Marek Edelman was a critic of Israel and its policies towards the Palestinians. As a result his role in the Warsaw Ghetto uprising was never given the acknowledgement that others received. But he also condemned the Palestinian leadership when suicide bombing became a tactic of their resistance. Edelman wrote a public letter to the Palestinian military commanders:

"My name is Marek Edelman, I am a former Deputy Commander of the Jewish Military organization in Poland, one of the leaders of the Warsaw Ghetto Insurrection, In the memorable year of the insurrection - 1943 - we were fighting for the survival of the Jewish community in Warsaw. We were fighting for mere life, not for territory, nor for a national identity. We were fighting with a hopeless determination, but our weapons were never directed against the defenceless civilian populations, we never killed women and children.In a world devoid of principles and values, despite a constant danger of death, we did remain faithful to these values and moral principles."

Despite his experiences, Marek Edelman never lost faith in the ability of people to transform themselves into something better. He believed that all people should be able to live in freedom, without fear and with respect and dignity. For Edelman, the lessons of the Holocaust were for all people to learn if the cry of 'Never Again' was to have real meaning. He never lost his Jewish Bundist outlook on the world that saw the special contribution that Jews could bring to building a just world.
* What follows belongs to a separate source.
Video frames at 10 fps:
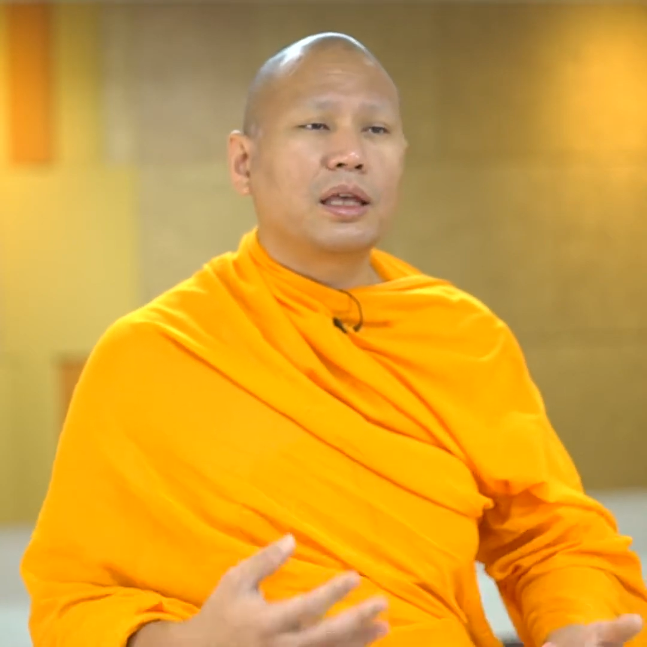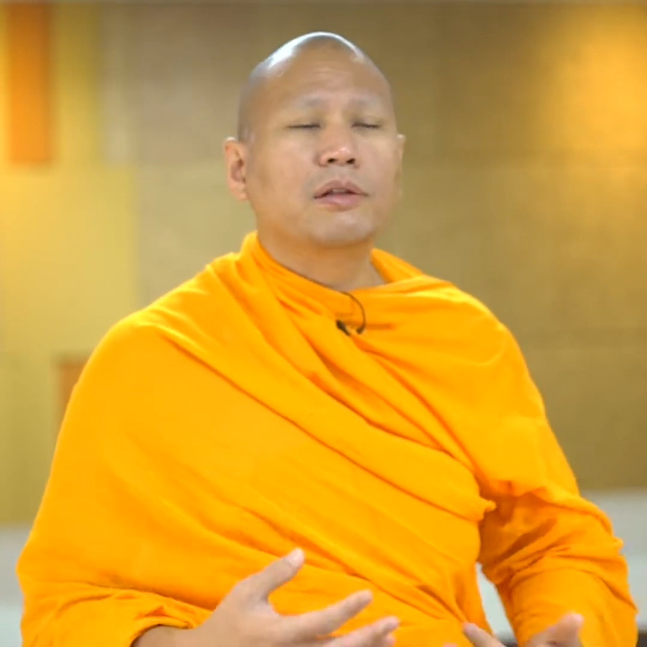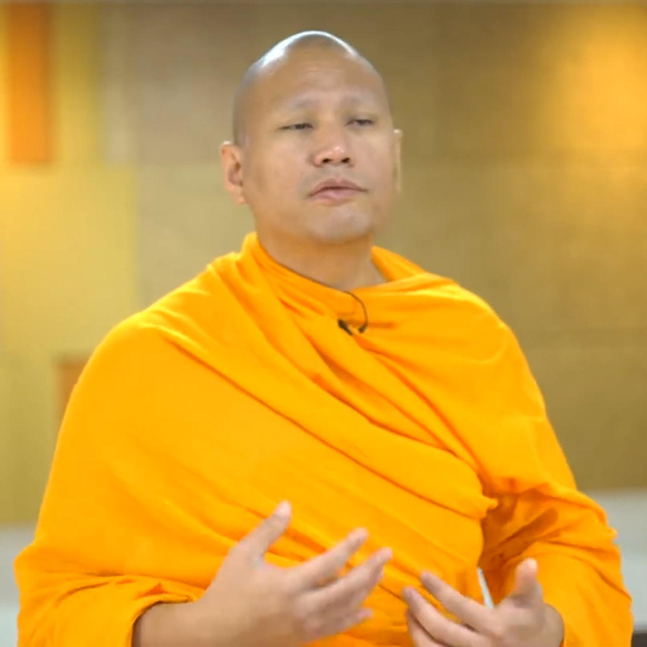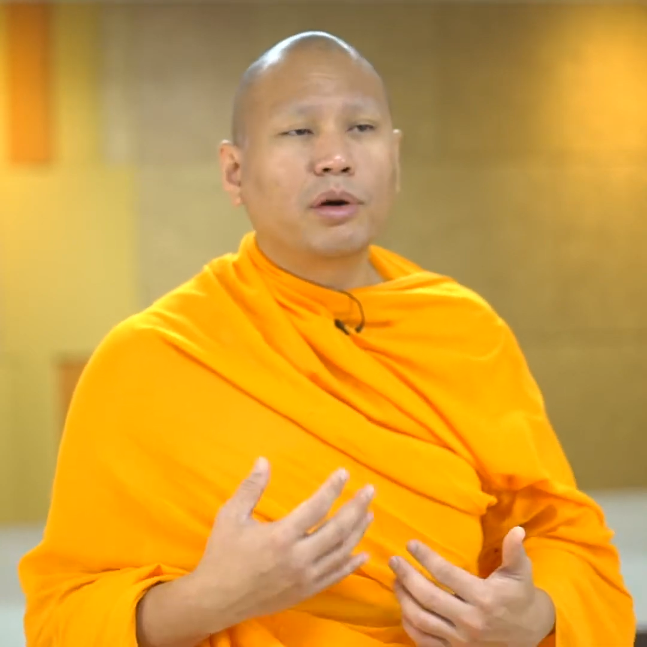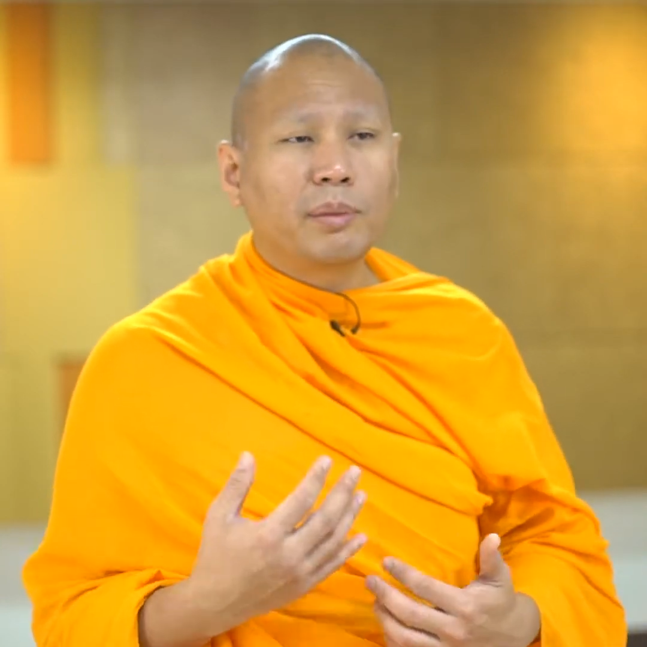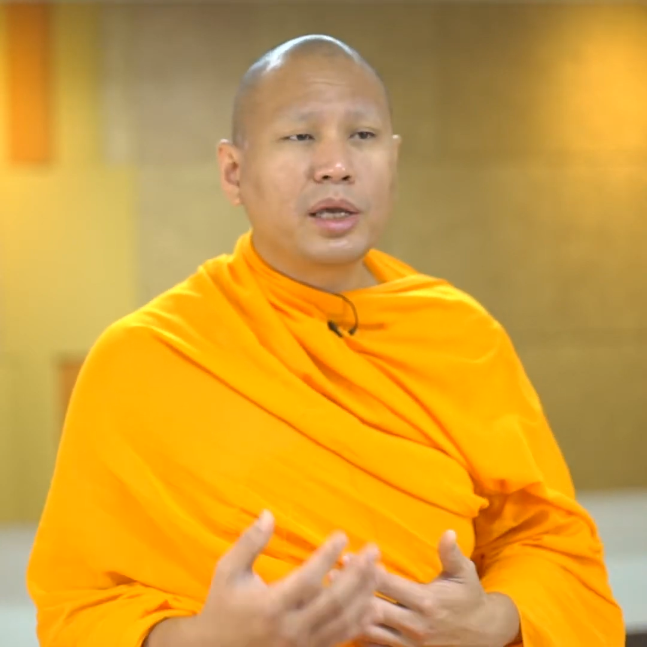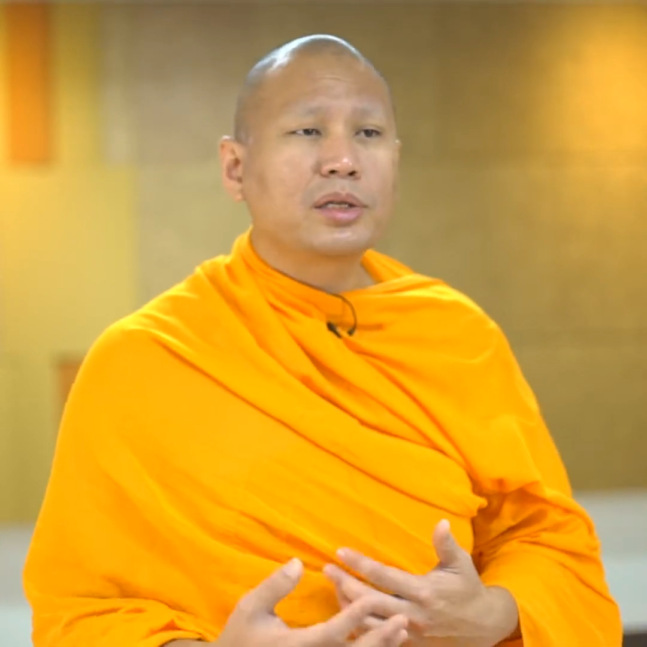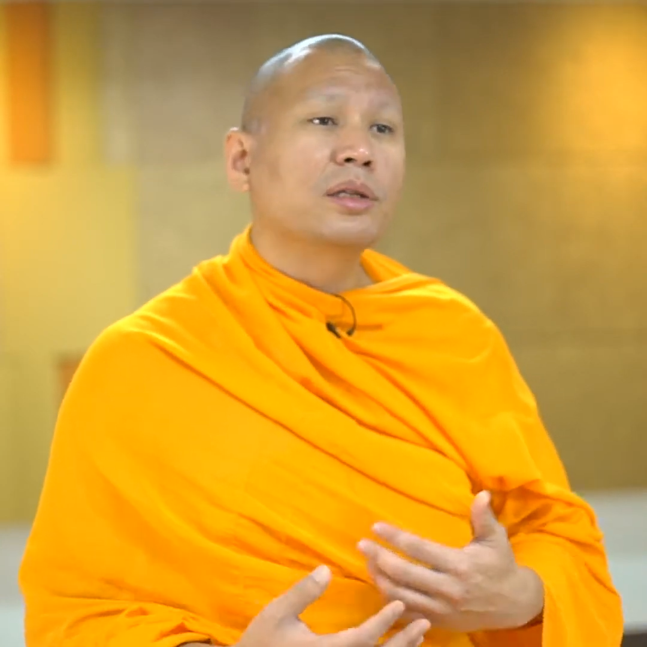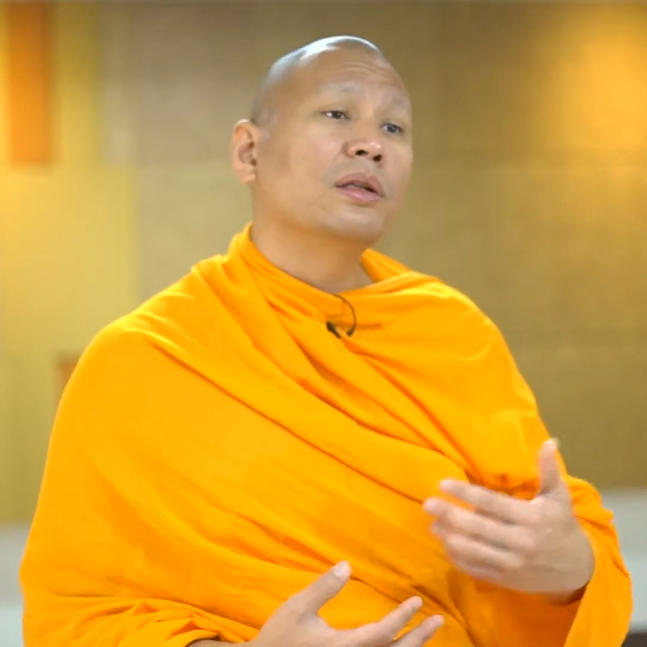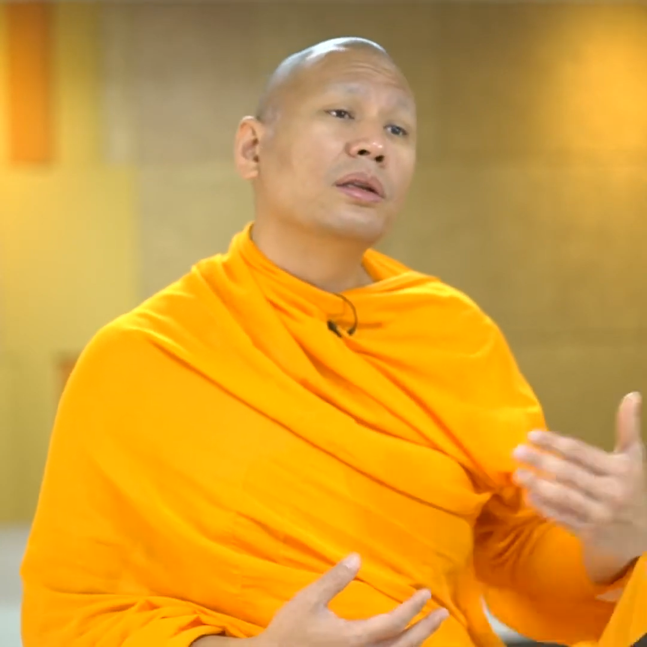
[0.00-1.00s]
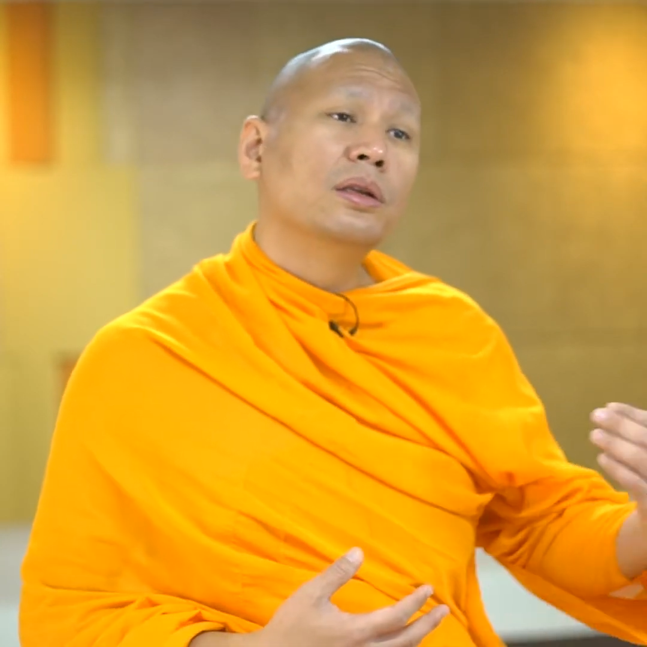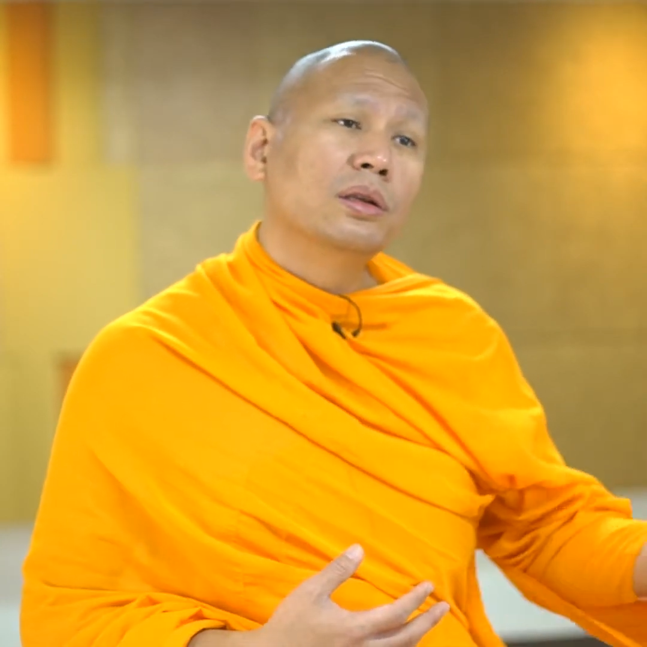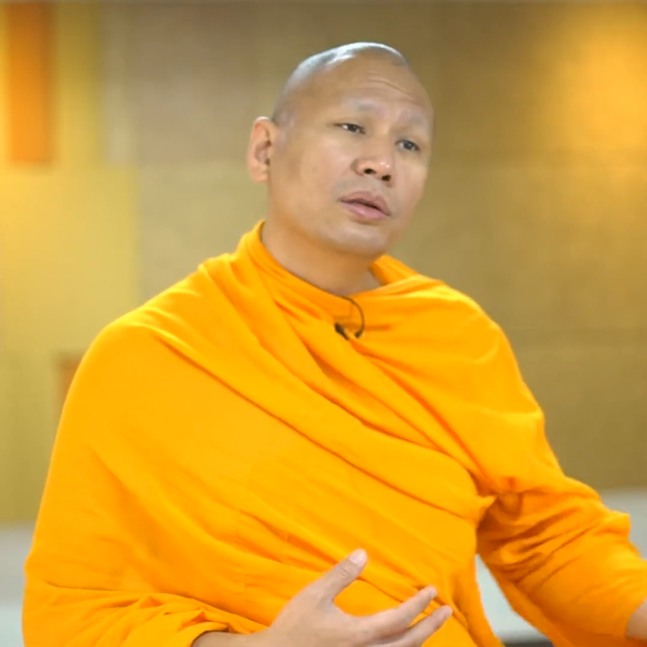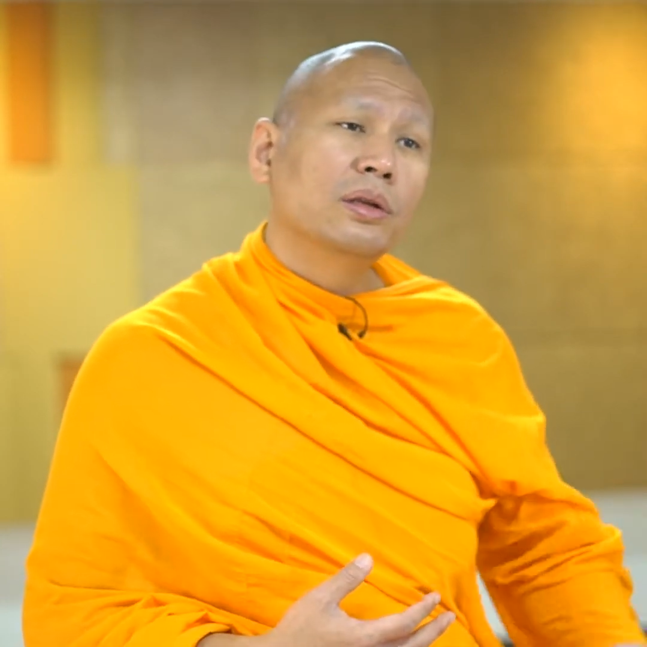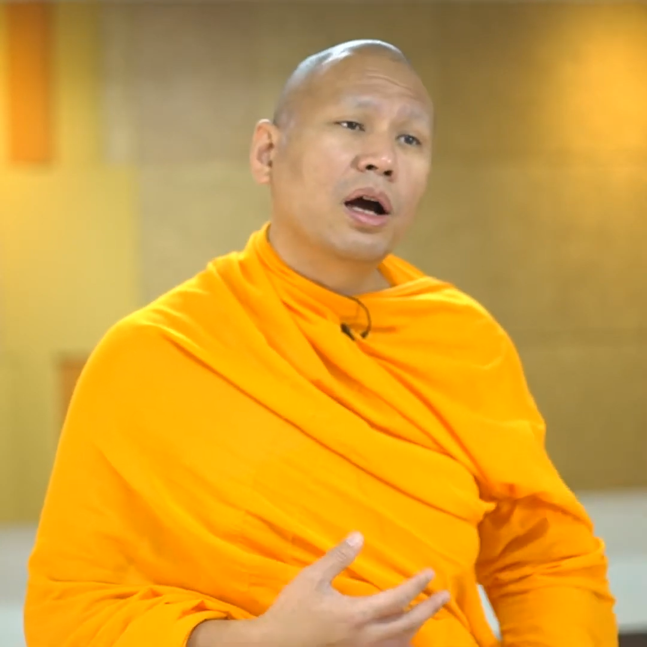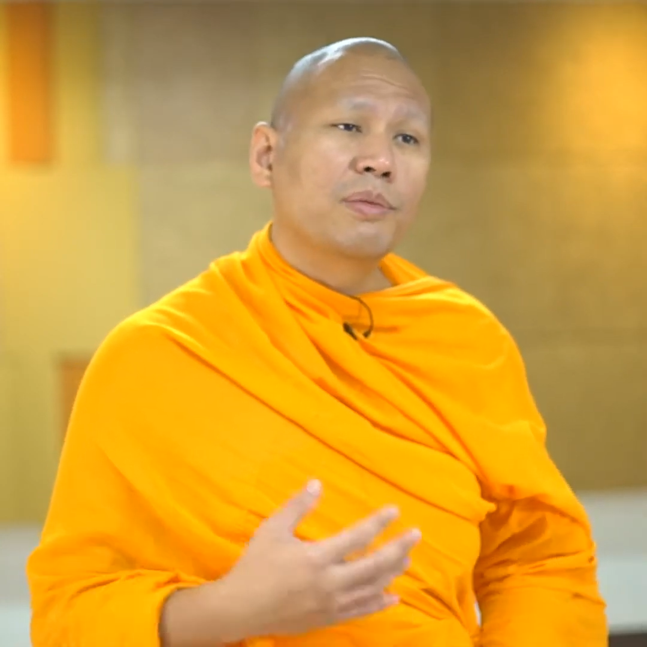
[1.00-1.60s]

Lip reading: information,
Marek Edelman died on October 2nd 2009 aged 90. He was the last surviving member of the Ghetto uprising.



4 comments:

  1. Thank you for this great article.

    Regards from Poland

    ReplyDelete
  2. Marek Edelman wasn't the last surviving member of Warsaw Ghetto Uprising, but the last surviving of its leaders. Anyway, there only three surviving members of the Uprising by now, among them Symcha Ratajzer-Rotem aka "Kazik" who guided Edelman and the survivors of his troop through the sewers to the so-called "aryan part of Warsaw".

    Fine article, regards from Poland from me also.

    ReplyDelete
  3. I appreciate your words about Marek Edelman, and have no problem with your reproduction of his criticism of suicide bombings. But if you are going to quote this, I find it unacceptable that you do not mention that in the same letter he expressed solidarity with the Palestinian struggle.

    ReplyDelete
  4. I appreciate your words about Marek Edelman, and have no problem with your reproduction of his criticism of suicide bombings. But if you are going to quote this, I find it unacceptable that you do not mention that in the same letter he expressed solidarity with the Palestinian struggle.